__Action item__.
Without the images, repeat every line of the listing verbatim.

__Available data__.
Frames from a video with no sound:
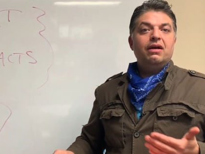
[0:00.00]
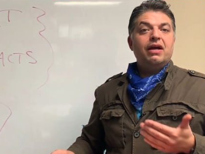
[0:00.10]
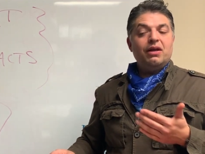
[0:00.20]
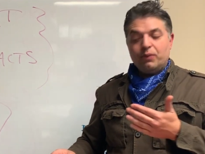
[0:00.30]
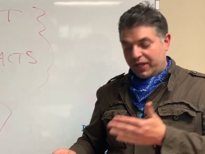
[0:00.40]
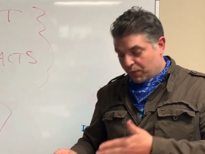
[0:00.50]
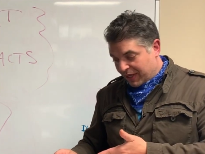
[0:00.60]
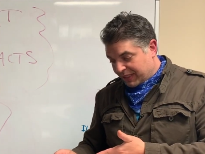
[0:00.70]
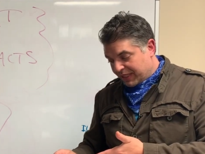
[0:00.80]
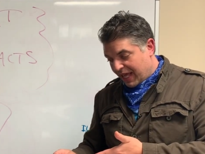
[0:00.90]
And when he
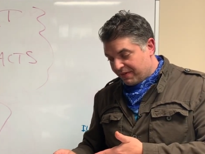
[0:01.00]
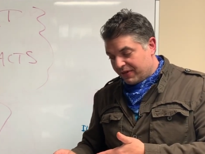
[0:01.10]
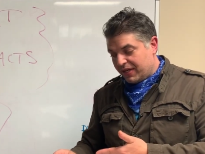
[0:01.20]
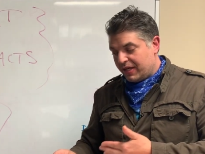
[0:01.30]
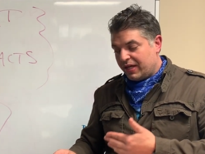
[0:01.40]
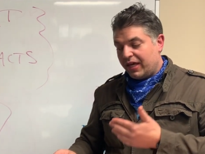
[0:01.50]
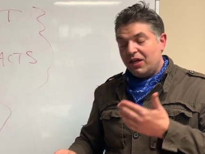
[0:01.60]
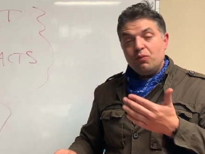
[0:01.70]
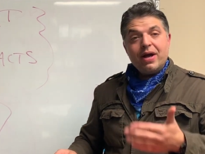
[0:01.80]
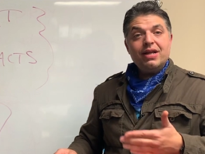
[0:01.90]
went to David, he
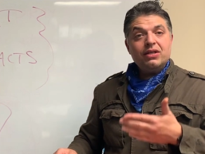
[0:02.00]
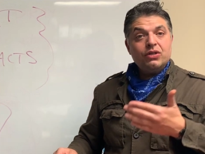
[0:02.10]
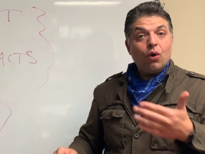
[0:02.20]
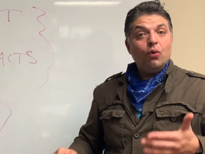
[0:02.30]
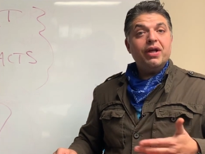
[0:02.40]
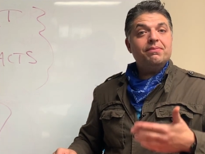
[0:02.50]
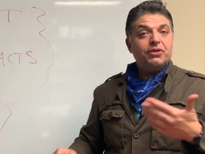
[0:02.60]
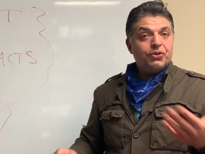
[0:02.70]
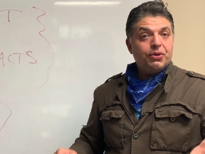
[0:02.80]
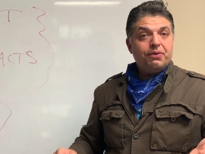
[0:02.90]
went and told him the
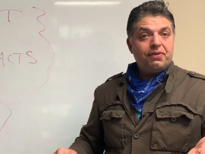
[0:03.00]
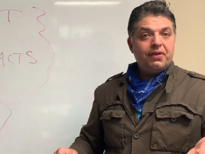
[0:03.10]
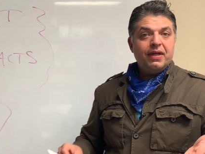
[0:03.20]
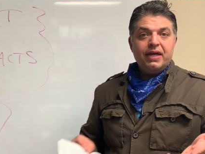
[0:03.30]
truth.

__Exercise result__.
Frames from a video with no sound:
[0:00.00]
[0:00.10]
[0:00.20]
[0:00.30]
[0:00.40]
[0:00.50]
[0:00.60]
[0:00.70]
[0:00.80]
[0:00.90]
And when he
[0:01.00]
[0:01.10]
[0:01.20]
[0:01.30]
[0:01.40]
[0:01.50]
[0:01.60]
[0:01.70]
[0:01.80]
[0:01.90]
went to David, he
[0:02.00]
[0:02.10]
[0:02.20]
[0:02.30]
[0:02.40]
[0:02.50]
[0:02.60]
[0:02.70]
[0:02.80]
[0:02.90]
went and told him the
[0:03.00]
[0:03.10]
[0:03.20]
[0:03.30]
truth.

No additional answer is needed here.